His Spanish Colonial commercial work began with Addison Elementary School in 1924. The following year, Clark added to the cluster of Spanish Colonial buildings along the Ramona Street commercial district built by Palo Alto architect and artist Pedro de Lemos. The area is now a registered historic district. Clark’s noted multi-story Medico-Dental building, recognized by its massive facade, ground-floor archways and elegant ironwork, is among the buildings in this district.
Another of Clark’s notable Spanish Colonial projects includes the former Hotel President at 488 University Ave., which was recently converted from apartments back to a hotel. The six-story building boasted a lush roof garden, a beautiful beamed ceiling lobby and a grand spiral staircase that climbed all the way to the top floor.
Among Clark’s earliest residential projects is the two-story Spanish Colonial at 470 Coleridge Ave. and the two-story Monterey Colonial with a Mediterranean doorway at 544 Coleridge Ave., both designed in 1923. Other notable Clark homes include the Dunker House at 420 Maple St., the entire block of Coleridge Avenue between Cowper and Webster streets and the 1927-era Norris House at 1247 Cowper St., which has been called his most elaborate design.

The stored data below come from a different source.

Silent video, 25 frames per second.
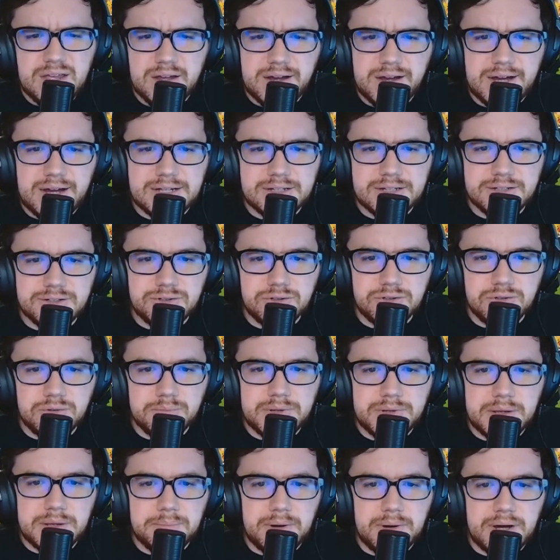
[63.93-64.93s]
I assumed
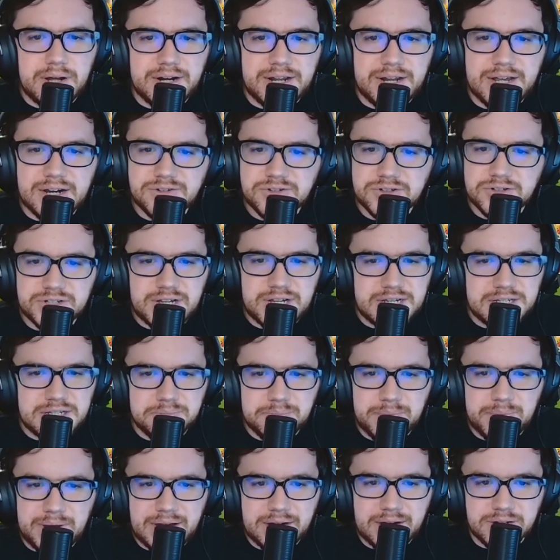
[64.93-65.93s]
they bought an exercise
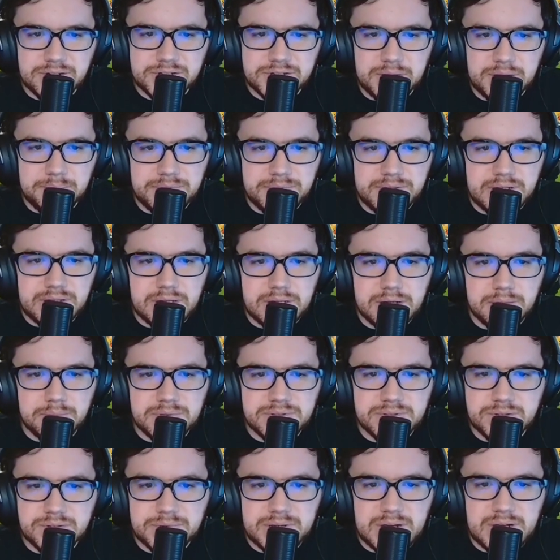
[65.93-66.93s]
bike or something, but
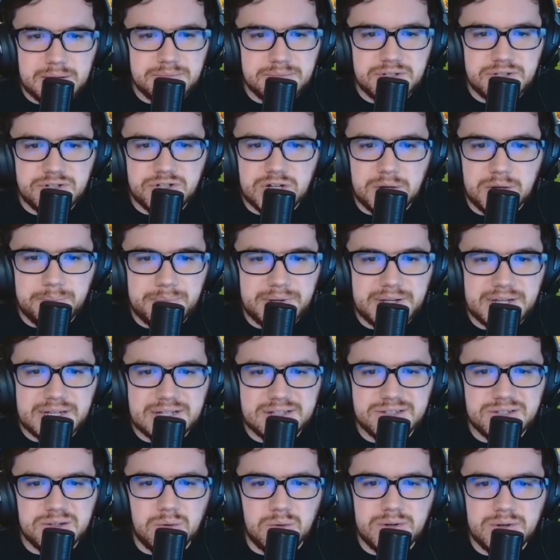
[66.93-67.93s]
sometimes the jumping
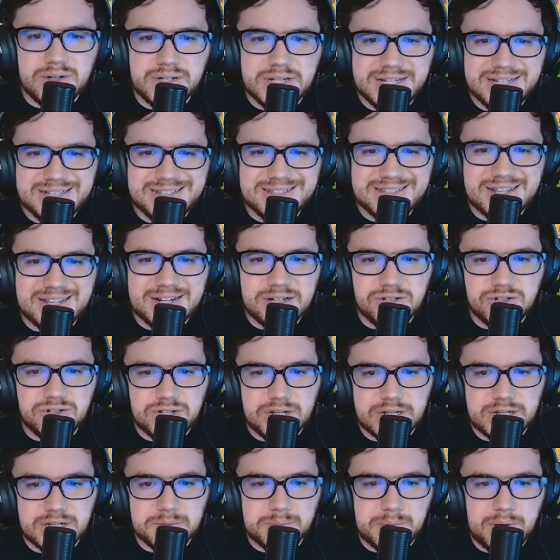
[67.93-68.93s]
gets so intense that it
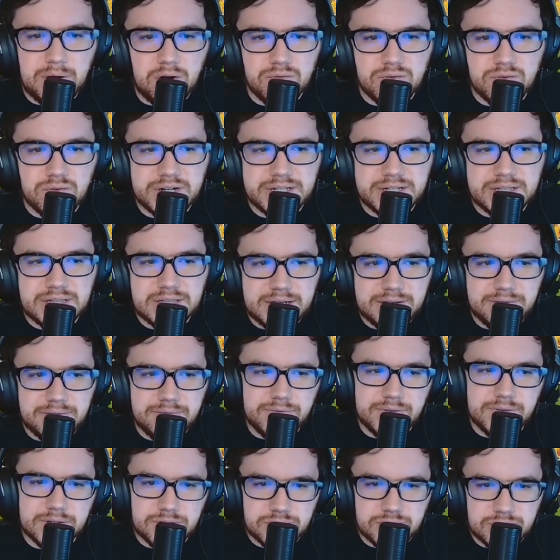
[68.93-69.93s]
shakes my overhead light
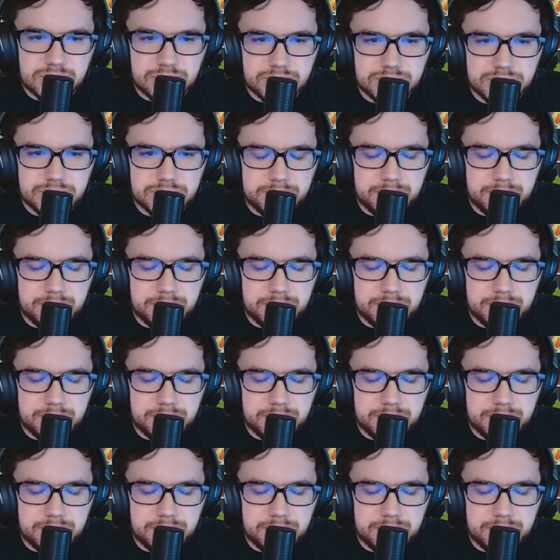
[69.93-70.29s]
fixtures.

The nearly 10,000-square-foot house was commissioned for married authors Charles and Kathleen Norris, whose typewriters could be heard by passersby. The house is built from white stucco with a tile roof, wooden beams and handcrafted ironwork around the windows, doors and balconies.
In 1932, Clark designed the homes at 1950 and 1990 Cowper St. for Lucie Stern, one of the heirs to the Levi Strauss estate, for her own residence and for her daughter, as a get-away from their main Atherton home. The houses once shared a common courtyard and fountain. In Clark’s opinion, the houses “represented the peak of his Early California designs within the city of Palo Alto.”
In 1935, Stern commissioned Clark to design 1928 Cowper St. for her gardener and his wife. She also commissioned him to design the Community Center (now called Lucie Stern Community Center) at 1305 Middlefield Road.
Although Clark’s legacy is bound with his Spanish Colonial designs, he also ventured into a variety of other styles for his residential and commercial buildings. On the 1400 block of Edgewood Drive, one can see a variety of home styles he built there between 1936 and 1948, including the Prairie-style house with its flagstone veneer at 1440 Edgewood, which has been described as “Birge Clark meets Frank Lloyd Wright.” Another of his homes at 570 Coleridge features a Tudor-style second story. His Streamline Moderne buildings include the former GM dealership (now Wilbur Properties) at 790 High St. and the Sea Scout Building (designed to resemble a ship) at the Baylands.
How to identify California Colonials
• Smooth, white stucco exterior walls that mimic how adobe-brick walls were once covered
• Round-arched openings
• Recessed windows giving the appearance of a thickened exterior wall
• Sloped red roofs made from adobe tiles rounded and baked
• Wrought-iron railings
• Front or interior patios often surrounded by a stucco wall
• Often feature two-story block perpendicular to the street with a one-story wing at one side
Bo Crane is a Palo Alto native and graduate of Stanford University. As secretary of Palo Alto Stanford Heritage, he organizes and leads architectural/historical tours of Palo Alto neighborhoods. He also is a board member of Palo Alto Historical Association and historian for the Menlo Park Historical Association.